I’m regular with daily acupuncture. That unblocks any bad energy my body is holding due to pinched nerves, stress or any other reason. I swear by it. I eat as organic as possible and don’t miss my meditation or prayers. I’m far more disciplined and structured in my love and relationship with Allah, and as a result with my kids.
I take my medicine that I have to everyday but like I mentioned it’s one-fourth of what it used to be. I spend a lot of time in and with nature, with my pets, my children and have learned to LOVE alone time with me and my reflections, lying under a nurturing tree with a book, some music or a pen and paper.
Most importantly I am consciously grateful and mindful of every moment I’m in, knowing the energy I bring to this moment will take me into the next moment, which is my future. My in laws are friends and family. I learned how to draw boundaries from my mother in law. She helped me grow up and mature a lot. My father in law is awesome. A man I respect so much!
I have nine dogs. I love animals. Can’t see a living thing in pain. I have a beautiful palm tree, a mango tree and two champa trees. These plants and animals are my safe haven of unconditional love and the trick to lowering my blood pressure when it all gets too overwhelming.
My foster children have also made me who I am today. I was researching brick kilns when I found my eldest foster son Sabir, a Saraiki Punjabi speaking four year old boy sitting on chappals at the scorching hot bhatta. I went to court and one day the social worker knocked on my door and there he was. He hated what we ate and didn’t understand our language so a friend suggested I take him so SOS. I didn’t want to, but he was so so happy that first day and has settled in so beautifully.

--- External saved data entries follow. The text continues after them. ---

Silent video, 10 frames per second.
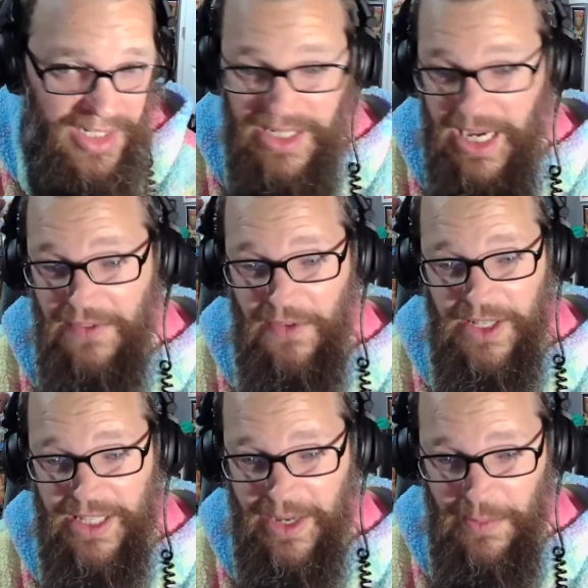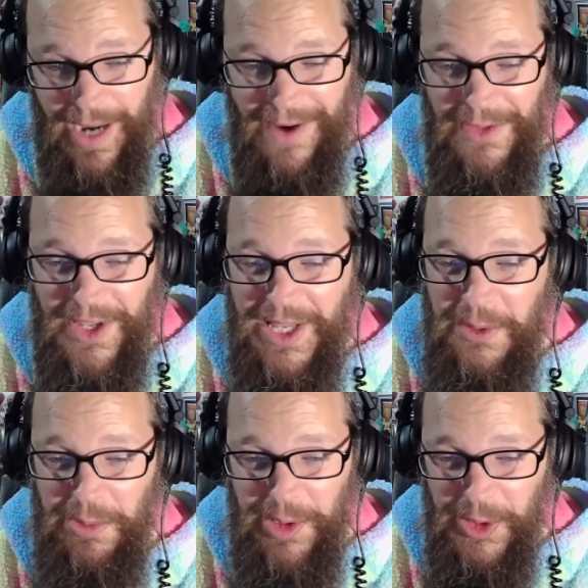Because I find that I would think that
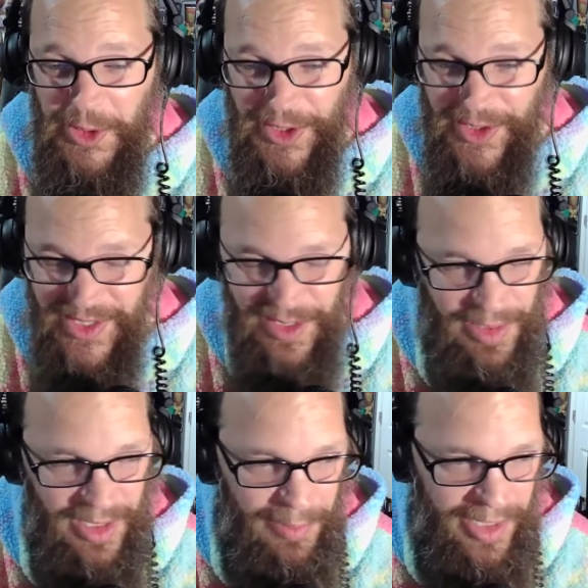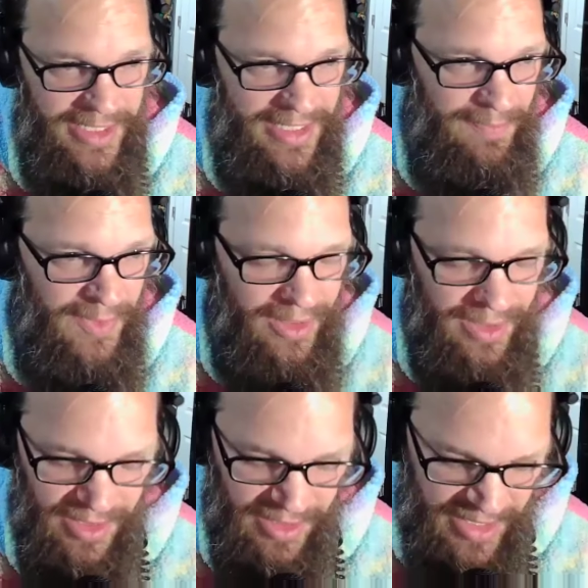would be hilarious to me. But
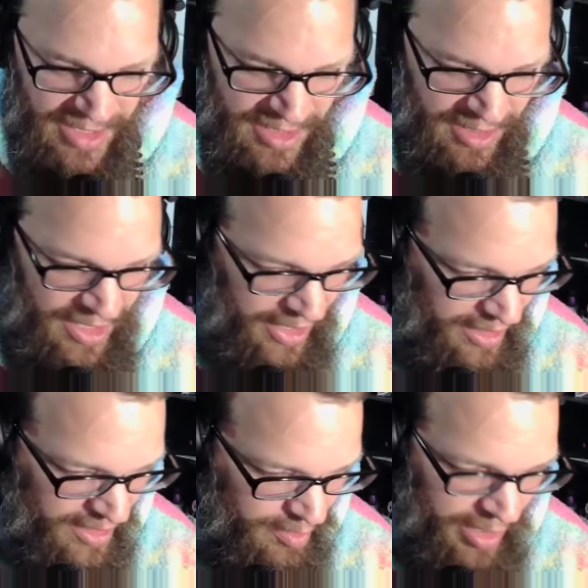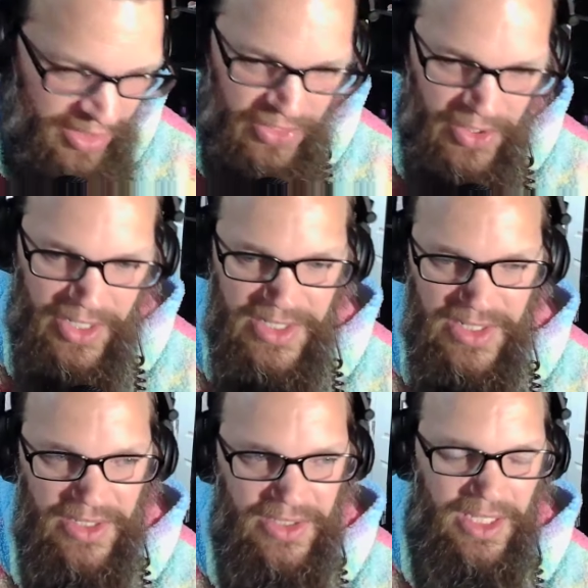nonetheless, that is my thoughts
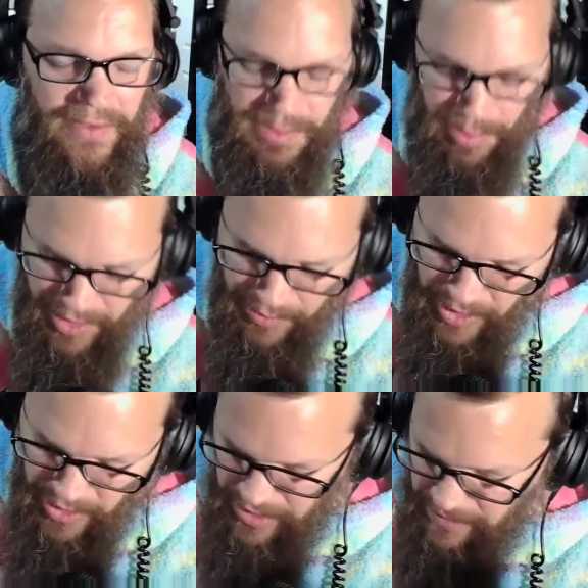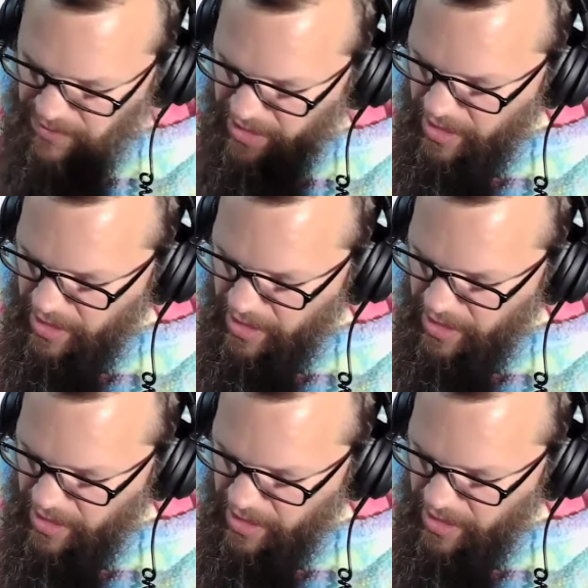on the Love Is Blind reunion.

My second foster son Azaad had been abandoned for over a year when he was found behind a freezer in a local market place. He had been badly abused. Burnt, raped, stabbed. He was six and a half, nearly seven. I taught him how to protect his body. He would not sleep without me. Then he became so attached to Sabir that we put him in the SOS too.
Aba, Ghamidi Sahab, Abdul Bari Mian and Dr Khaled Zaheer are my religious mentors and help me understand the Quran and how to love and live its message.
But my greatest teachers in patience, in thinking out of the box, pushing myself and opening new boundaries are my kids. Rakae and Mir Vali.
And that’s me – Nadia Fazal Jamil, in a nutshell.
All images provided by Nadia Fazal Jamil.